▶ Description of the task: Reproduce the records that follow exactly; any picture among them stays out.

▶ Materials provided:
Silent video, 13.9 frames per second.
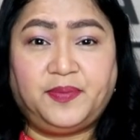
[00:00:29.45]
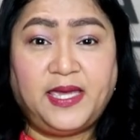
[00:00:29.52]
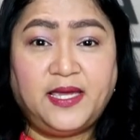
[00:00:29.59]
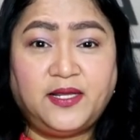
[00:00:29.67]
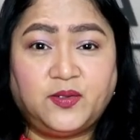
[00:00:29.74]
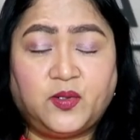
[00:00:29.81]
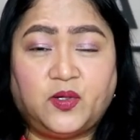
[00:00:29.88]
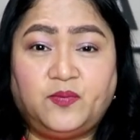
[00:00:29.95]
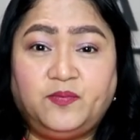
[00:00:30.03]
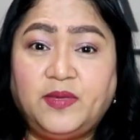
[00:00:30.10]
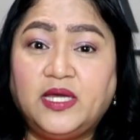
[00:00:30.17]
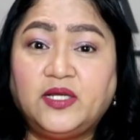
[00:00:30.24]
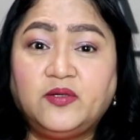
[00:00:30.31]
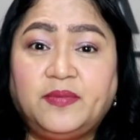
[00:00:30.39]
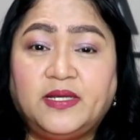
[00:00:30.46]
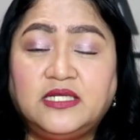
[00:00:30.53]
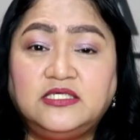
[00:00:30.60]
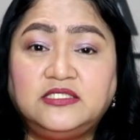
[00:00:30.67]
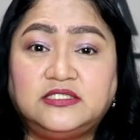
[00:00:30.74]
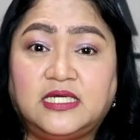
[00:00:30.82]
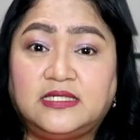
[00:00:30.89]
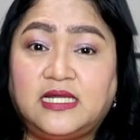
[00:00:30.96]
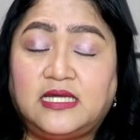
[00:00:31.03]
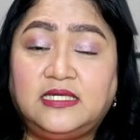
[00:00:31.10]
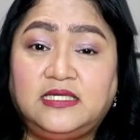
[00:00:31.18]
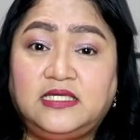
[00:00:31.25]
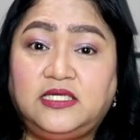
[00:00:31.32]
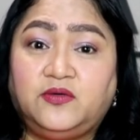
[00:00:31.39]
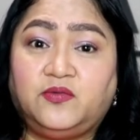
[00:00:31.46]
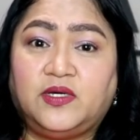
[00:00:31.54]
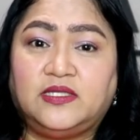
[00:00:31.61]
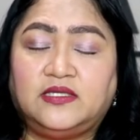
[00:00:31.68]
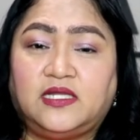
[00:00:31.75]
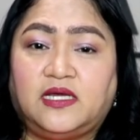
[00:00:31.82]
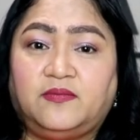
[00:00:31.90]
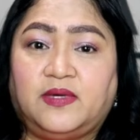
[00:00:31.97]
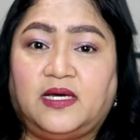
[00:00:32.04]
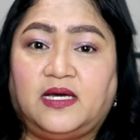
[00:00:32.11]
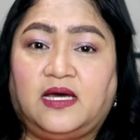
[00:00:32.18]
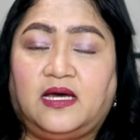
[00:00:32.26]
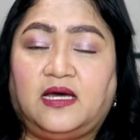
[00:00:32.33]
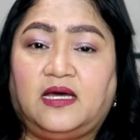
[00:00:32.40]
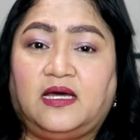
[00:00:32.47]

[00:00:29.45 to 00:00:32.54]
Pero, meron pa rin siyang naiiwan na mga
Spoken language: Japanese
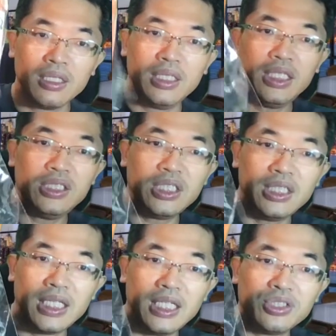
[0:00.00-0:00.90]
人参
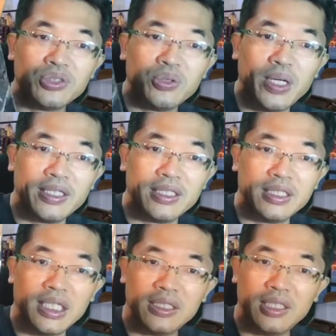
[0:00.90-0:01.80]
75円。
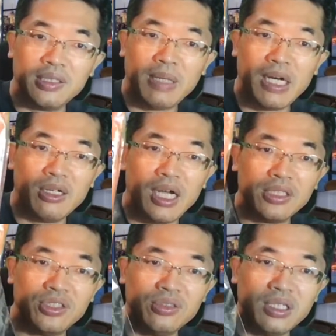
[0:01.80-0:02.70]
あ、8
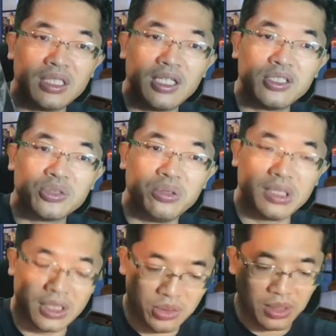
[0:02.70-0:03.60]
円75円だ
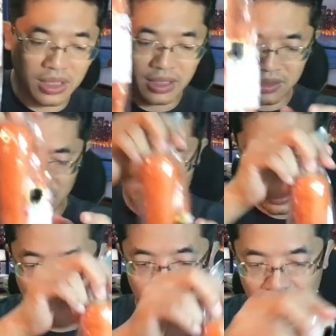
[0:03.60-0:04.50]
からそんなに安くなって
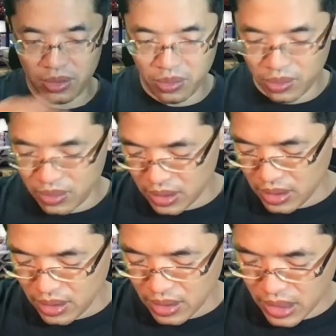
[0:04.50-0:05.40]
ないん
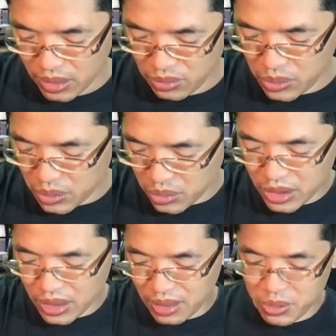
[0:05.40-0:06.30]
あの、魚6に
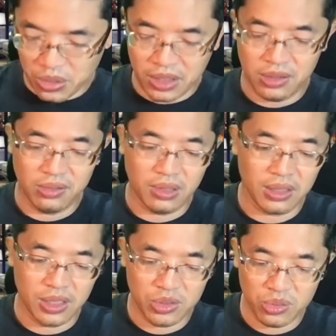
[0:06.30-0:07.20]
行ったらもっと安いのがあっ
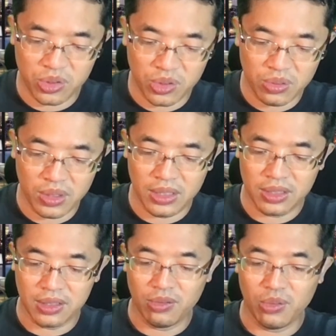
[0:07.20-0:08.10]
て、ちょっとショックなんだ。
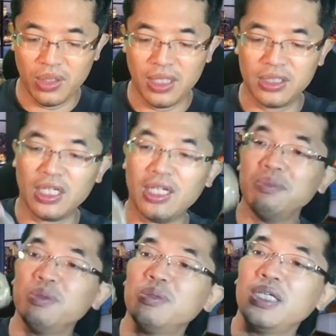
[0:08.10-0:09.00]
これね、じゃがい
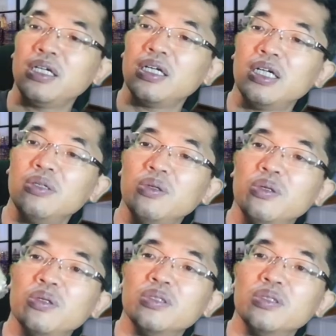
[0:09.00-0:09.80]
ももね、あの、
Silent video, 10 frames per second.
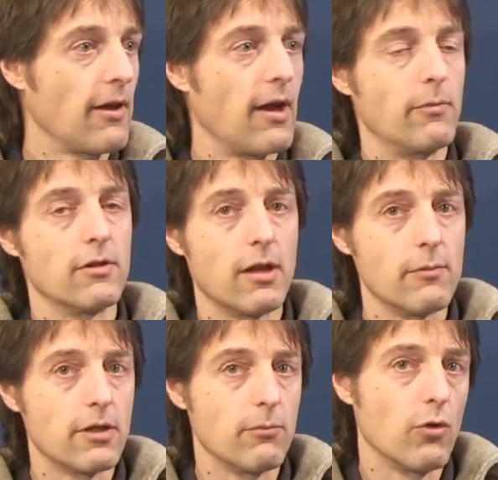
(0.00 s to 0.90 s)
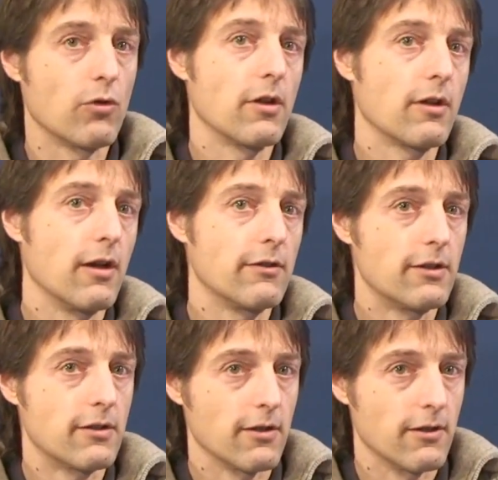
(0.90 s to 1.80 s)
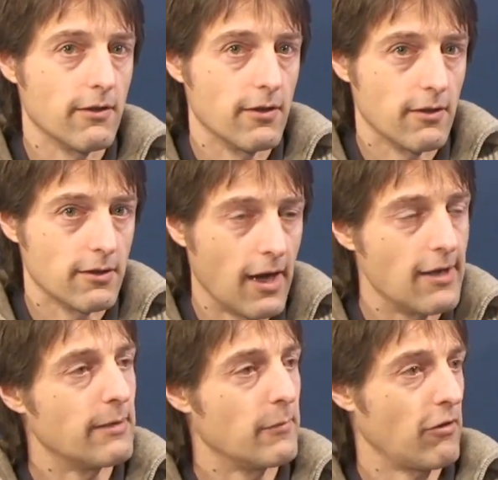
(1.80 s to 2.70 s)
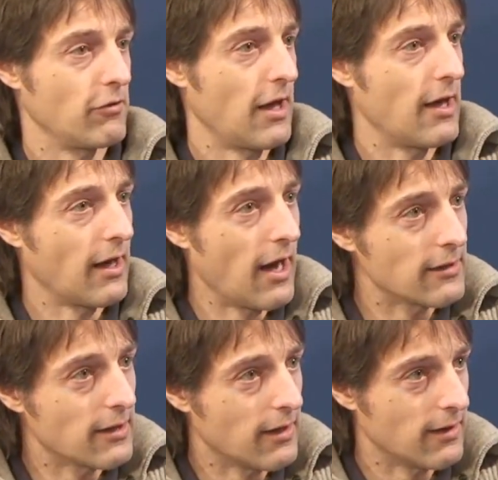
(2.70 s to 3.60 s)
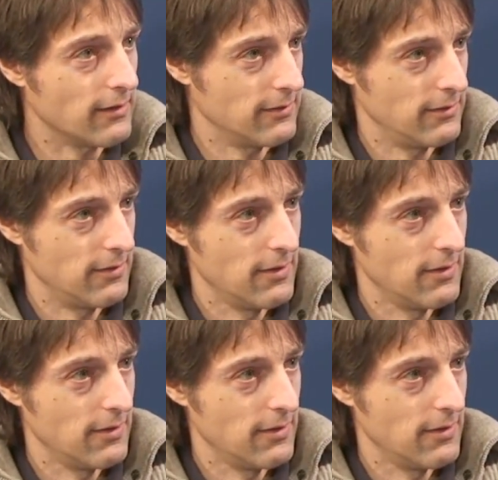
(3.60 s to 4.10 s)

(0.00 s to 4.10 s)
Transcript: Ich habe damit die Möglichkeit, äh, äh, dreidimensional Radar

▶ Task result:
Silent video, 13.9 frames per second.
[00:00:29.45]
[00:00:29.52]
[00:00:29.59]
[00:00:29.67]
[00:00:29.74]
[00:00:29.81]
[00:00:29.88]
[00:00:29.95]
[00:00:30.03]
[00:00:30.10]
[00:00:30.17]
[00:00:30.24]
[00:00:30.31]
[00:00:30.39]
[00:00:30.46]
[00:00:30.53]
[00:00:30.60]
[00:00:30.67]
[00:00:30.74]
[00:00:30.82]
[00:00:30.89]
[00:00:30.96]
[00:00:31.03]
[00:00:31.10]
[00:00:31.18]
[00:00:31.25]
[00:00:31.32]
[00:00:31.39]
[00:00:31.46]
[00:00:31.54]
[00:00:31.61]
[00:00:31.68]
[00:00:31.75]
[00:00:31.82]
[00:00:31.90]
[00:00:31.97]
[00:00:32.04]
[00:00:32.11]
[00:00:32.18]
[00:00:32.26]
[00:00:32.33]
[00:00:32.40]
[00:00:32.47]

[00:00:29.45 to 00:00:32.54]
Pero, meron pa rin siyang naiiwan na mga
Spoken language: Japanese
[0:00.00-0:00.90]
人参
[0:00.90-0:01.80]
75円。
[0:01.80-0:02.70]
あ、8
[0:02.70-0:03.60]
円75円だ
[0:03.60-0:04.50]
からそんなに安くなって
[0:04.50-0:05.40]
ないん
[0:05.40-0:06.30]
あの、魚6に
[0:06.30-0:07.20]
行ったらもっと安いのがあっ
[0:07.20-0:08.10]
て、ちょっとショックなんだ。
[0:08.10-0:09.00]
これね、じゃがい
[0:09.00-0:09.80]
ももね、あの、
Silent video, 10 frames per second.
(0.00 s to 0.90 s)
(0.90 s to 1.80 s)
(1.80 s to 2.70 s)
(2.70 s to 3.60 s)
(3.60 s to 4.10 s)

(0.00 s to 4.10 s)
Transcript: Ich habe damit die Möglichkeit, äh, äh, dreidimensional Radar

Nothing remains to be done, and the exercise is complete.